→ **Excerpted data**
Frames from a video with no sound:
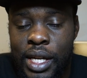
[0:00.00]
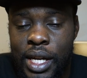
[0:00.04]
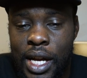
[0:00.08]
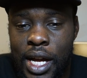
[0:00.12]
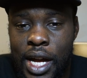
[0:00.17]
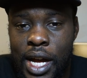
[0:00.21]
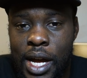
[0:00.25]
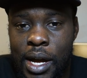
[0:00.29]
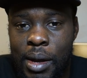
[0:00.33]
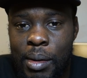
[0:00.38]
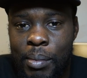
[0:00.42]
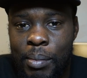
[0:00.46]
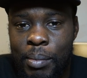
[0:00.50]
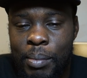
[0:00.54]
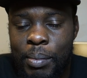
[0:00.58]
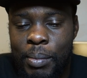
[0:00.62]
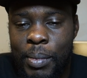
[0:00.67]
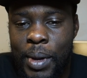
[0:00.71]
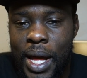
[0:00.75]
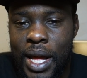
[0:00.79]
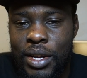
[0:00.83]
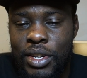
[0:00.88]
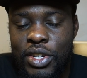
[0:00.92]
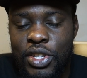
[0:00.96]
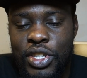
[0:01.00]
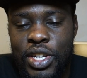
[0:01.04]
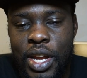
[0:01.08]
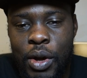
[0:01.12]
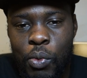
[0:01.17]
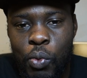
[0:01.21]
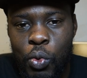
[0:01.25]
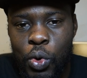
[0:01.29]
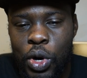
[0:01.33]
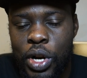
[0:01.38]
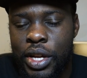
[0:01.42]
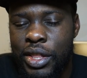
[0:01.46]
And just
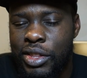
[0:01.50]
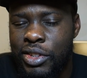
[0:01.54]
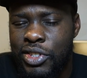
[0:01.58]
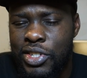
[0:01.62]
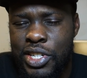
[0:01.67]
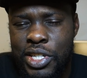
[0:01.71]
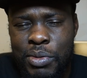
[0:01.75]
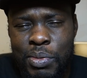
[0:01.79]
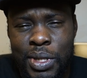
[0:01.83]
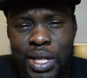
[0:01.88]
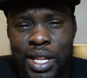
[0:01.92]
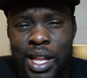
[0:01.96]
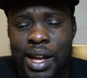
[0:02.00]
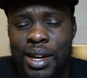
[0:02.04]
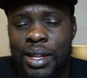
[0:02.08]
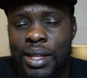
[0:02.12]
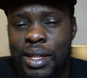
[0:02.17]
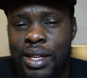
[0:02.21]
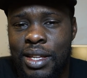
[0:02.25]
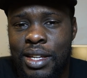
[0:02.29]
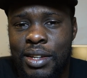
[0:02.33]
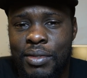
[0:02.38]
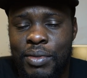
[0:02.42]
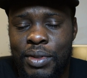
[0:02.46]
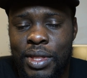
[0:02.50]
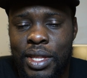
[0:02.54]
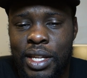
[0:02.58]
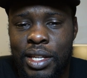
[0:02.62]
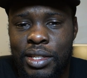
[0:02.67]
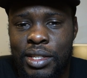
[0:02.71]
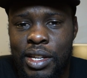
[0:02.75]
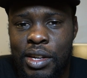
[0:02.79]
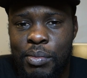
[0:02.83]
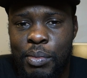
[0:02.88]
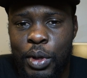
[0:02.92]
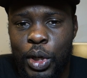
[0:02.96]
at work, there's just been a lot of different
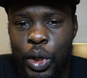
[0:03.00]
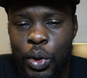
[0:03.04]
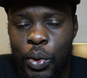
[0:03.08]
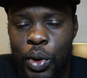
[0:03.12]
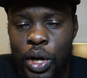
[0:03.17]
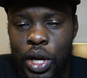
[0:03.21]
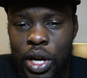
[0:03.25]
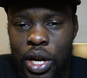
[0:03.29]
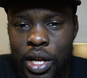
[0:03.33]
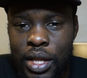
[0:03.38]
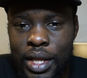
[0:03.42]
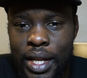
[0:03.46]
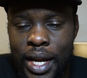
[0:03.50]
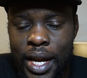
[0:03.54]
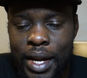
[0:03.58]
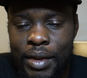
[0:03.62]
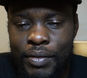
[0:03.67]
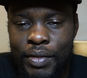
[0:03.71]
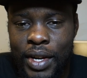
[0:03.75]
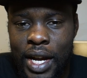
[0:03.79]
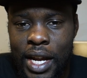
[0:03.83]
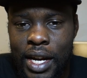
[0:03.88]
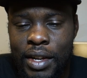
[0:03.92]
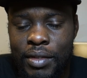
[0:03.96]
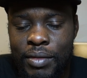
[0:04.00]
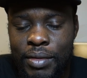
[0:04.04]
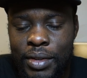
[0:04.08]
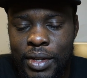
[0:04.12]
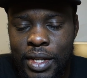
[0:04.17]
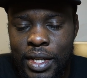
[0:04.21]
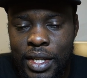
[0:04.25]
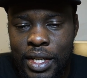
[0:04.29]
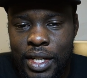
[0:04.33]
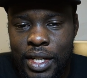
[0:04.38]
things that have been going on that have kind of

→ **Task goal**
Without the pictures, copy out each entry exactly as it stands.

→ **Task solution**
Frames from a video with no sound:
[0:00.00]
[0:00.04]
[0:00.08]
[0:00.12]
[0:00.17]
[0:00.21]
[0:00.25]
[0:00.29]
[0:00.33]
[0:00.38]
[0:00.42]
[0:00.46]
[0:00.50]
[0:00.54]
[0:00.58]
[0:00.62]
[0:00.67]
[0:00.71]
[0:00.75]
[0:00.79]
[0:00.83]
[0:00.88]
[0:00.92]
[0:00.96]
[0:01.00]
[0:01.04]
[0:01.08]
[0:01.12]
[0:01.17]
[0:01.21]
[0:01.25]
[0:01.29]
[0:01.33]
[0:01.38]
[0:01.42]
[0:01.46]
And just
[0:01.50]
[0:01.54]
[0:01.58]
[0:01.62]
[0:01.67]
[0:01.71]
[0:01.75]
[0:01.79]
[0:01.83]
[0:01.88]
[0:01.92]
[0:01.96]
[0:02.00]
[0:02.04]
[0:02.08]
[0:02.12]
[0:02.17]
[0:02.21]
[0:02.25]
[0:02.29]
[0:02.33]
[0:02.38]
[0:02.42]
[0:02.46]
[0:02.50]
[0:02.54]
[0:02.58]
[0:02.62]
[0:02.67]
[0:02.71]
[0:02.75]
[0:02.79]
[0:02.83]
[0:02.88]
[0:02.92]
[0:02.96]
at work, there's just been a lot of different
[0:03.00]
[0:03.04]
[0:03.08]
[0:03.12]
[0:03.17]
[0:03.21]
[0:03.25]
[0:03.29]
[0:03.33]
[0:03.38]
[0:03.42]
[0:03.46]
[0:03.50]
[0:03.54]
[0:03.58]
[0:03.62]
[0:03.67]
[0:03.71]
[0:03.75]
[0:03.79]
[0:03.83]
[0:03.88]
[0:03.92]
[0:03.96]
[0:04.00]
[0:04.04]
[0:04.08]
[0:04.12]
[0:04.17]
[0:04.21]
[0:04.25]
[0:04.29]
[0:04.33]
[0:04.38]
things that have been going on that have kind of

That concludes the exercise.